Task: Reproduce the records word for word, leaving out any pictures they hold.
□ □ □
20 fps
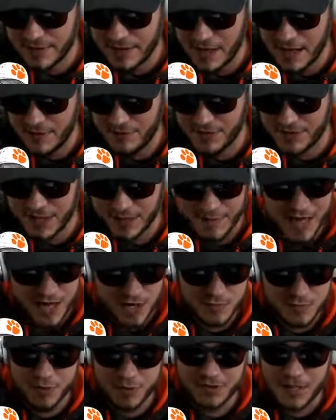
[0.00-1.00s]
Everything
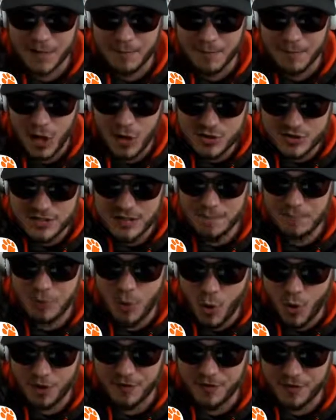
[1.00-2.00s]
matters. But the most
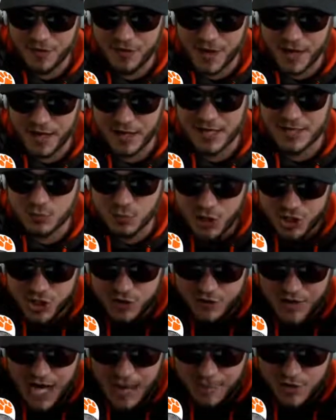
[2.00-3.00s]
important thing is what
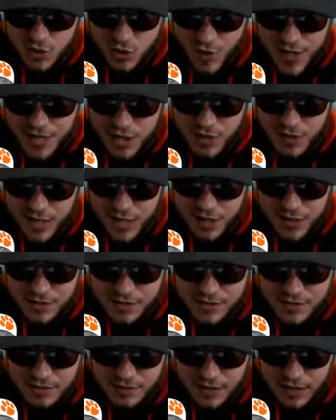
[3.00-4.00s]
you've got between your
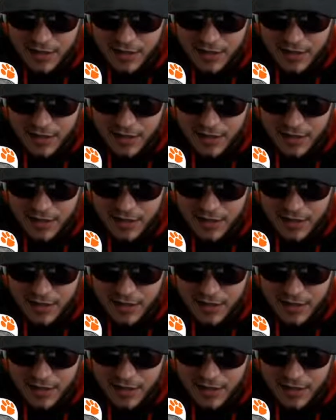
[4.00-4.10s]
ears,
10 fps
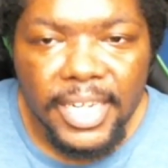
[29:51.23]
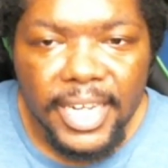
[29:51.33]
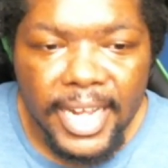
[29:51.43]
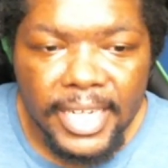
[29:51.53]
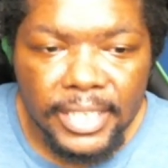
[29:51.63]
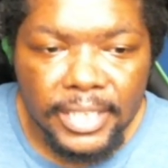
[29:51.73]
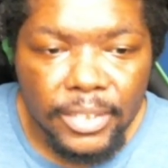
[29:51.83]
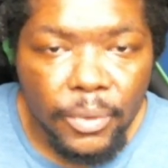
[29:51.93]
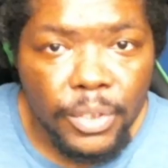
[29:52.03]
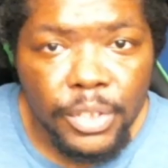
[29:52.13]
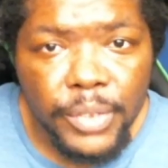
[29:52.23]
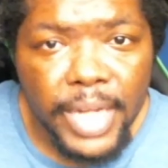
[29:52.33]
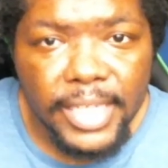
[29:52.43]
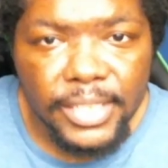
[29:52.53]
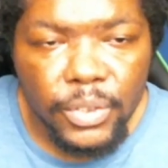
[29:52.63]
and in order to do
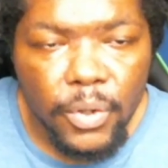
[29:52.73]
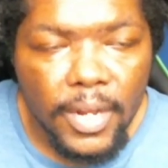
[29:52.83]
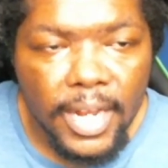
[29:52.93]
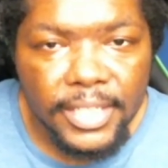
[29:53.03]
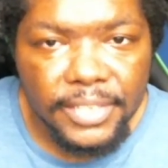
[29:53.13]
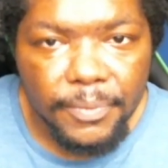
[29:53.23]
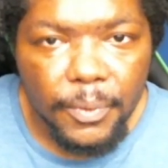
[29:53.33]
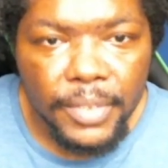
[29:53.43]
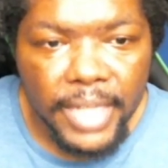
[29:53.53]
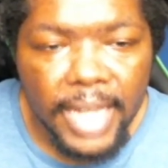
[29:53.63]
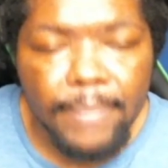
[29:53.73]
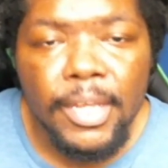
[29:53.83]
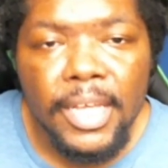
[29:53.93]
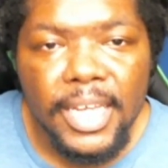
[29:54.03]
that is to call out his full name,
□ □ □
Response area:
20 fps
[0.00-1.00s]
Everything
[1.00-2.00s]
matters. But the most
[2.00-3.00s]
important thing is what
[3.00-4.00s]
you've got between your
[4.00-4.10s]
ears,
10 fps
[29:51.23]
[29:51.33]
[29:51.43]
[29:51.53]
[29:51.63]
[29:51.73]
[29:51.83]
[29:51.93]
[29:52.03]
[29:52.13]
[29:52.23]
[29:52.33]
[29:52.43]
[29:52.53]
[29:52.63]
and in order to do
[29:52.73]
[29:52.83]
[29:52.93]
[29:53.03]
[29:53.13]
[29:53.23]
[29:53.33]
[29:53.43]
[29:53.53]
[29:53.63]
[29:53.73]
[29:53.83]
[29:53.93]
[29:54.03]
that is to call out his full name,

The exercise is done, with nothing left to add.